Data items

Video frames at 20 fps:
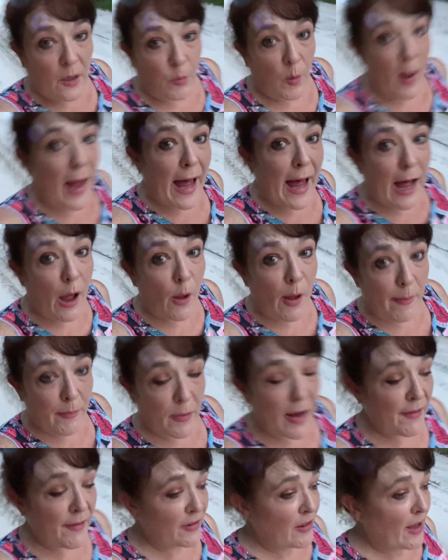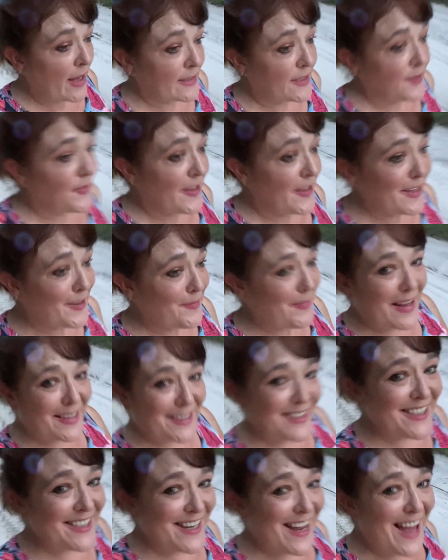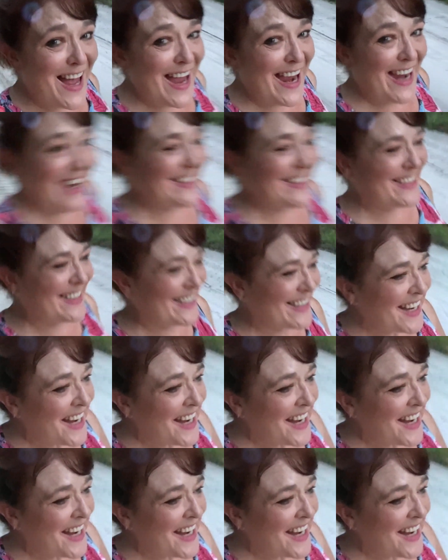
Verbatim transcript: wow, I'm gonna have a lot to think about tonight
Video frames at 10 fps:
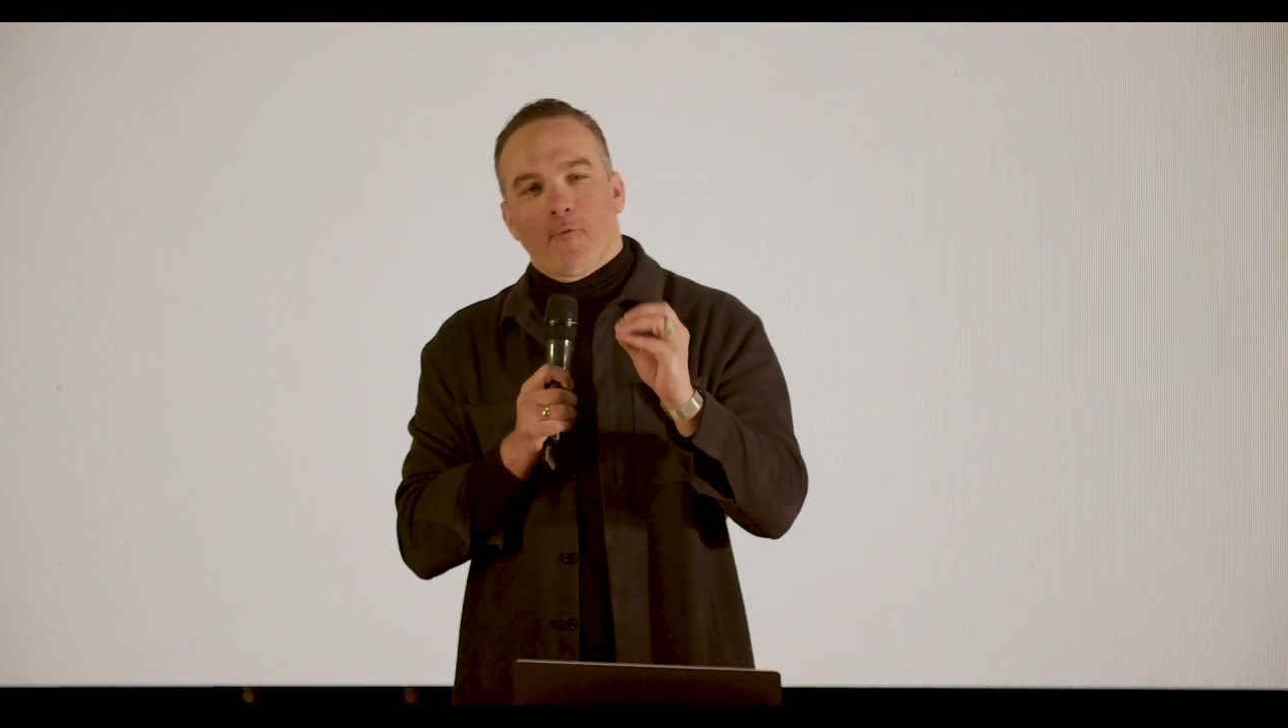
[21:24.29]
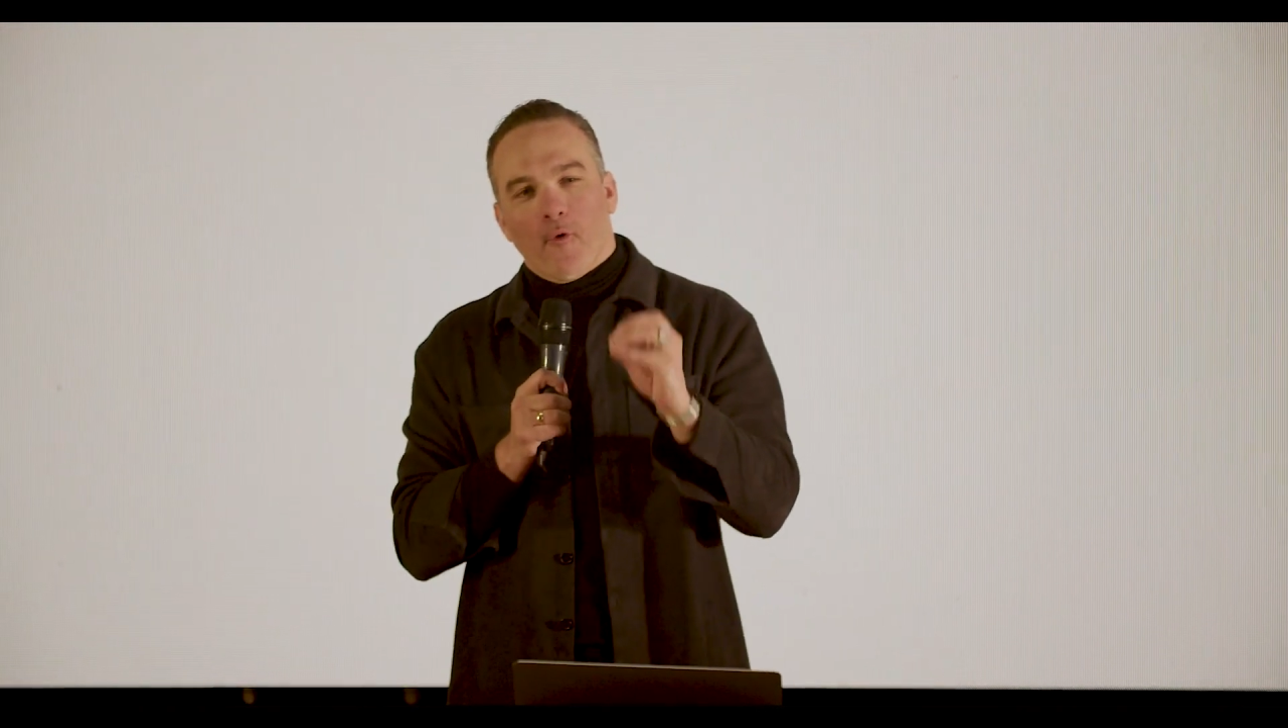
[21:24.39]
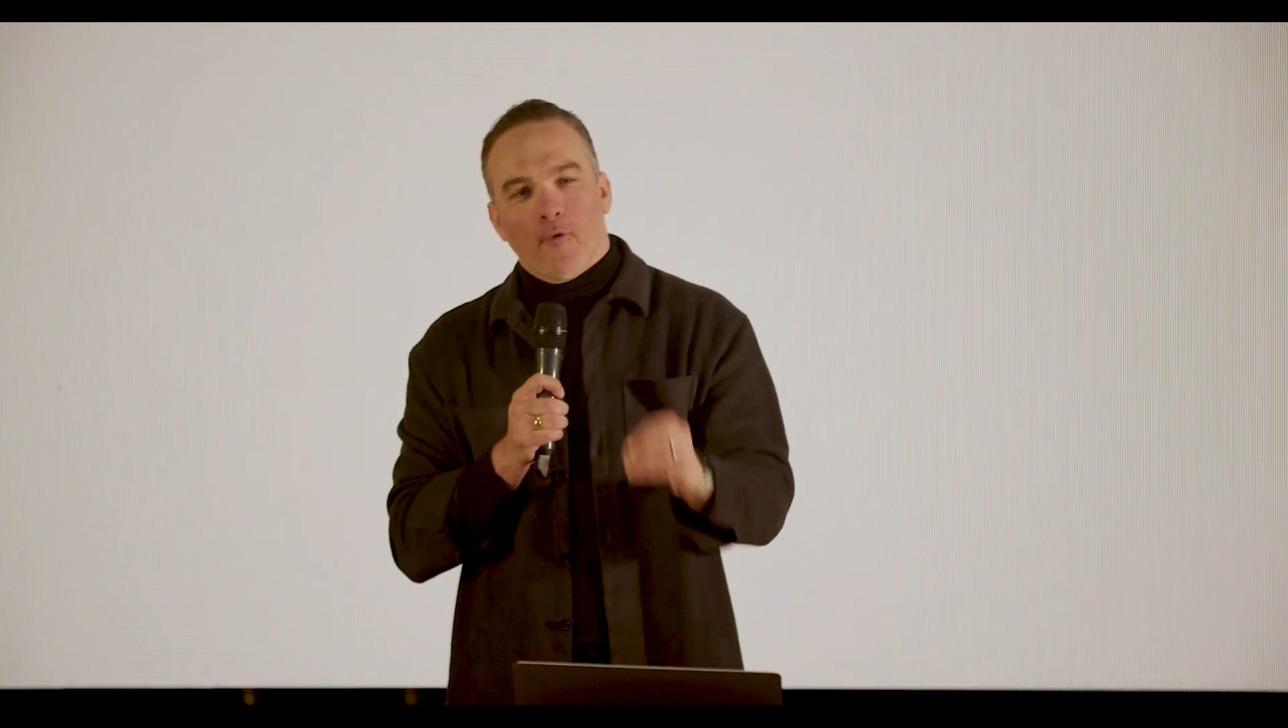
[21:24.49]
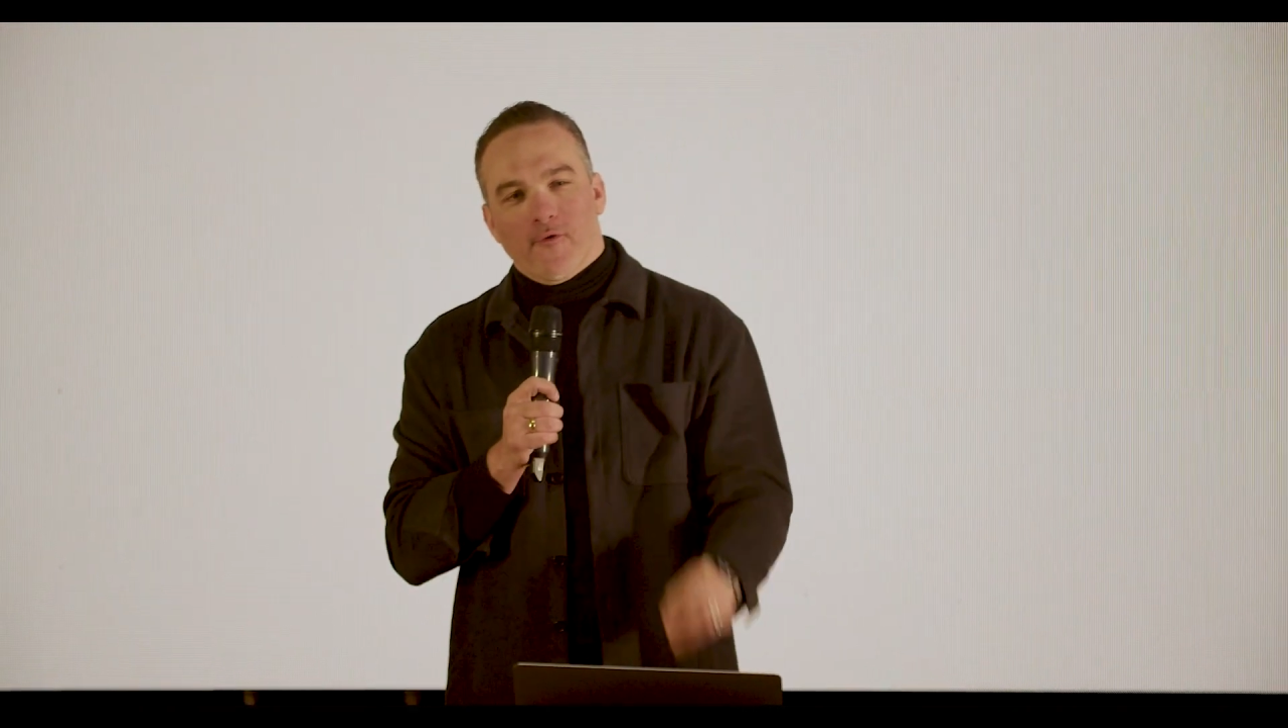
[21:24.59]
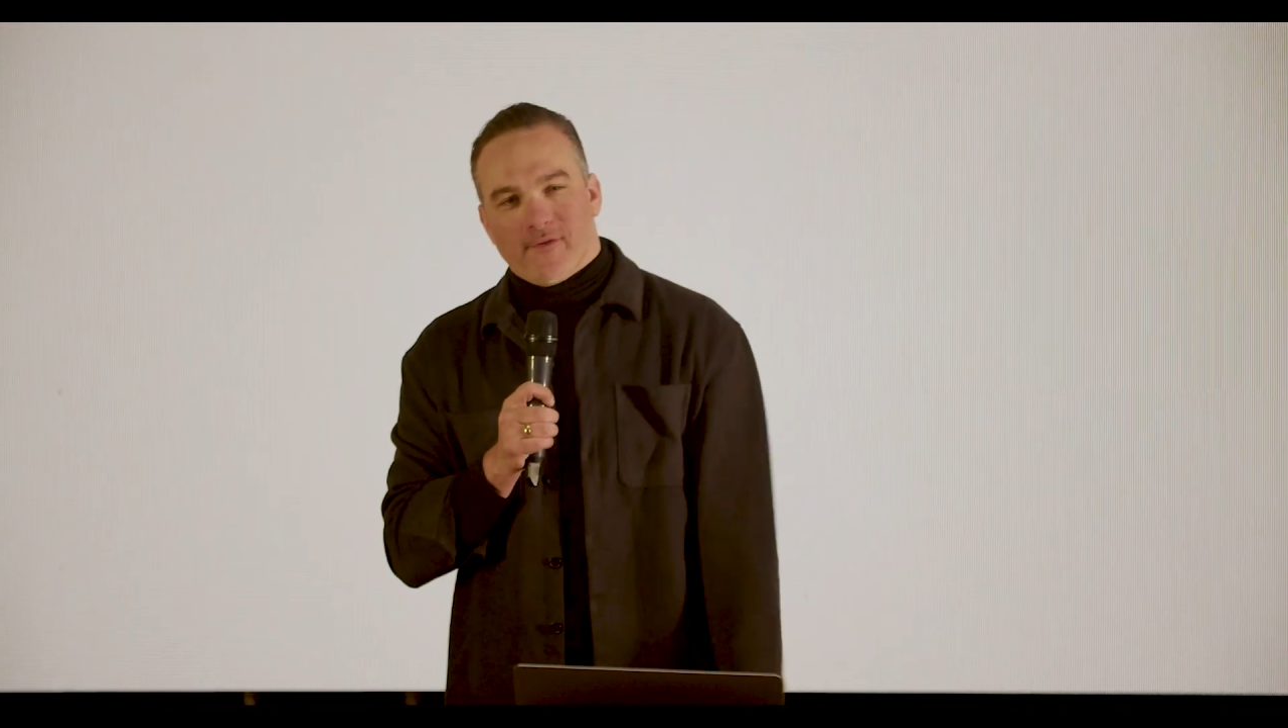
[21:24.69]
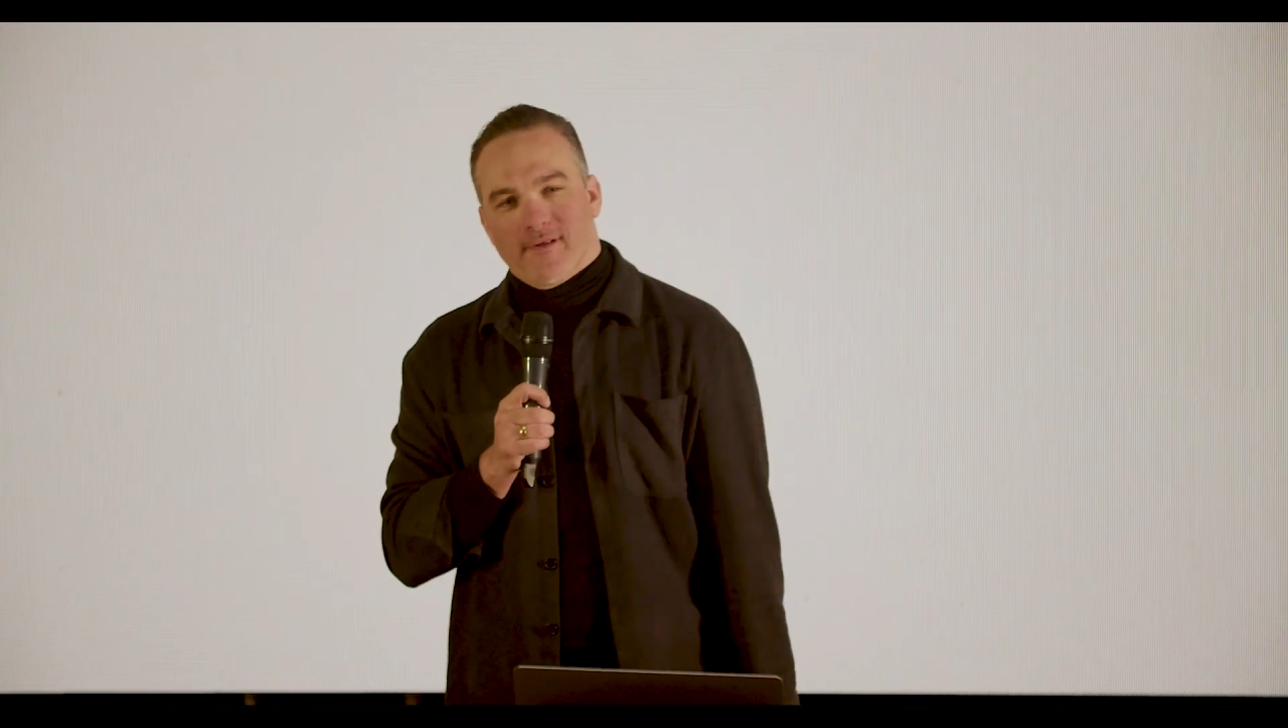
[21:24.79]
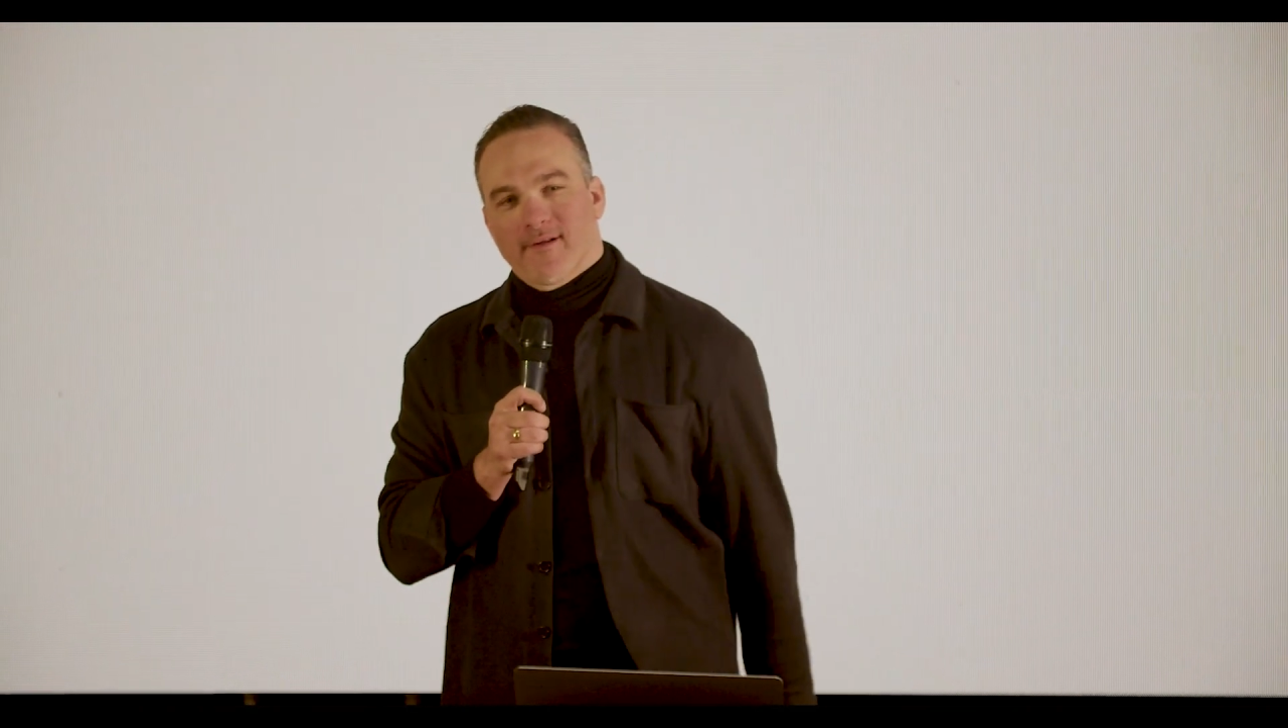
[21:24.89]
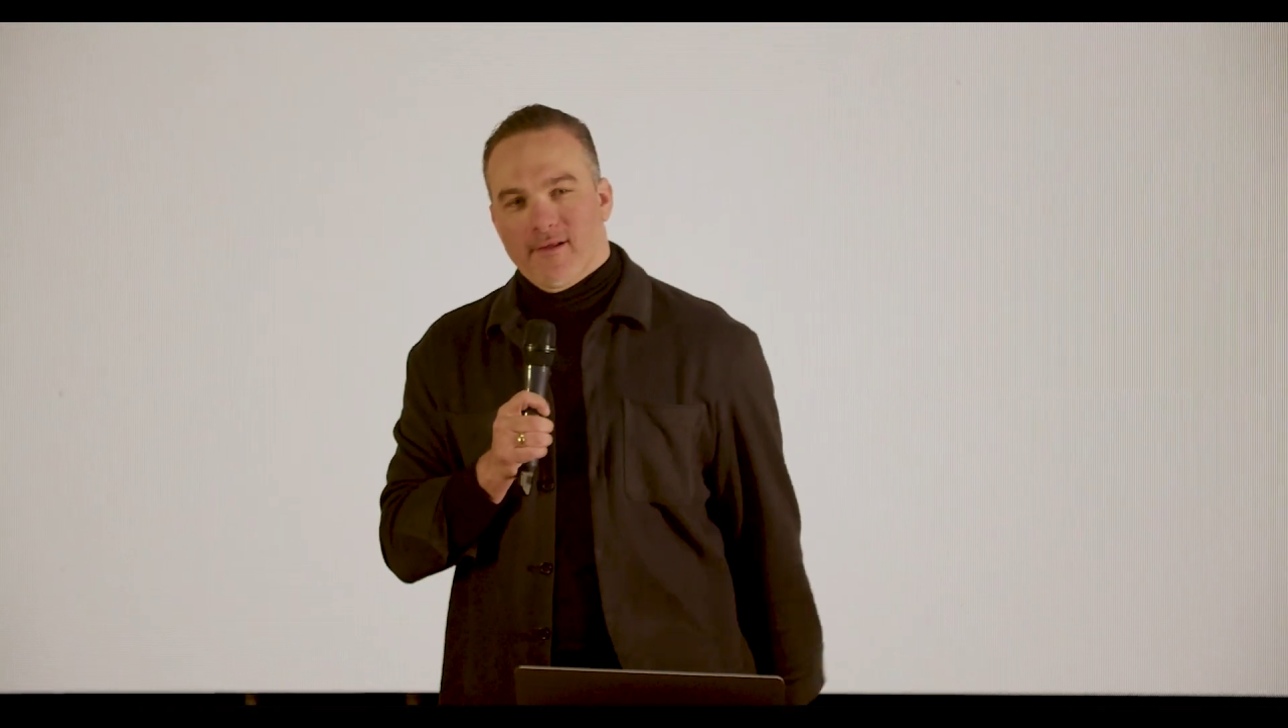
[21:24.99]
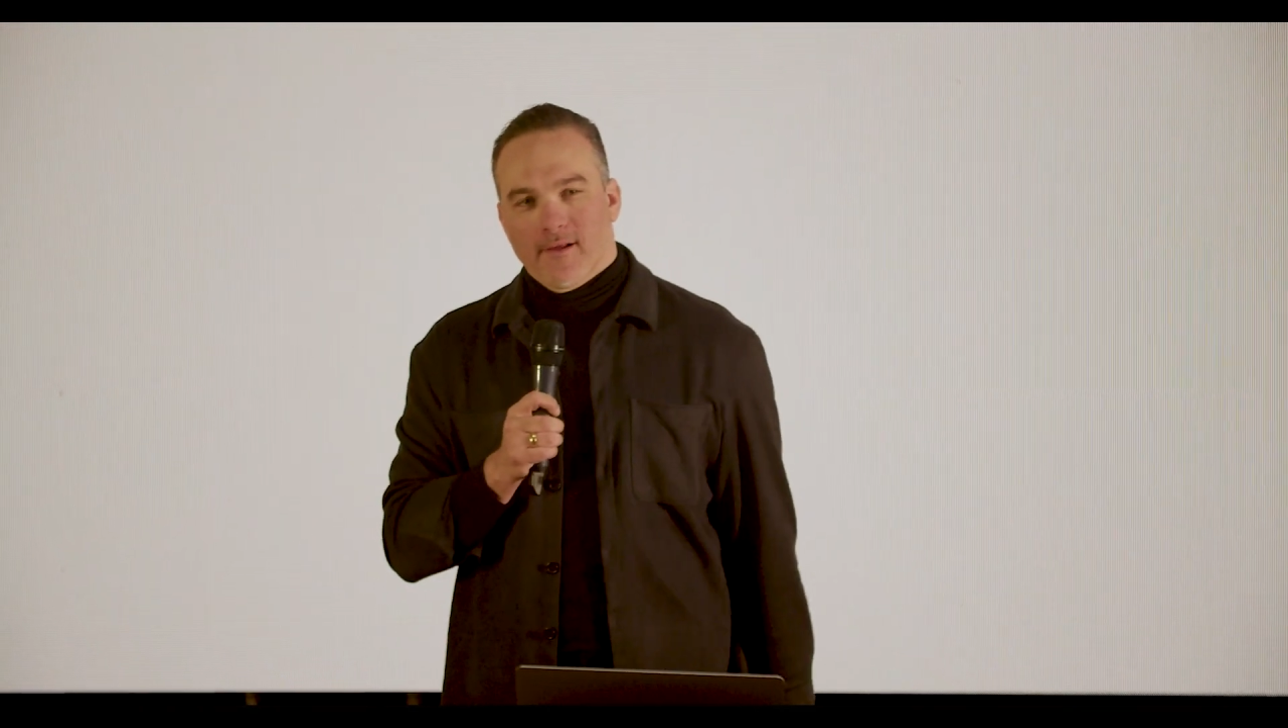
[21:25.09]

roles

* [Exercise description]
Every line above should be printed again word for word, without its pictures.

* [Exercise solution]
Video frames at 20 fps:
Verbatim transcript: wow, I'm gonna have a lot to think about tonight
Video frames at 10 fps:
[21:24.29]
[21:24.39]
[21:24.49]
[21:24.59]
[21:24.69]
[21:24.79]
[21:24.89]
[21:24.99]
[21:25.09]

roles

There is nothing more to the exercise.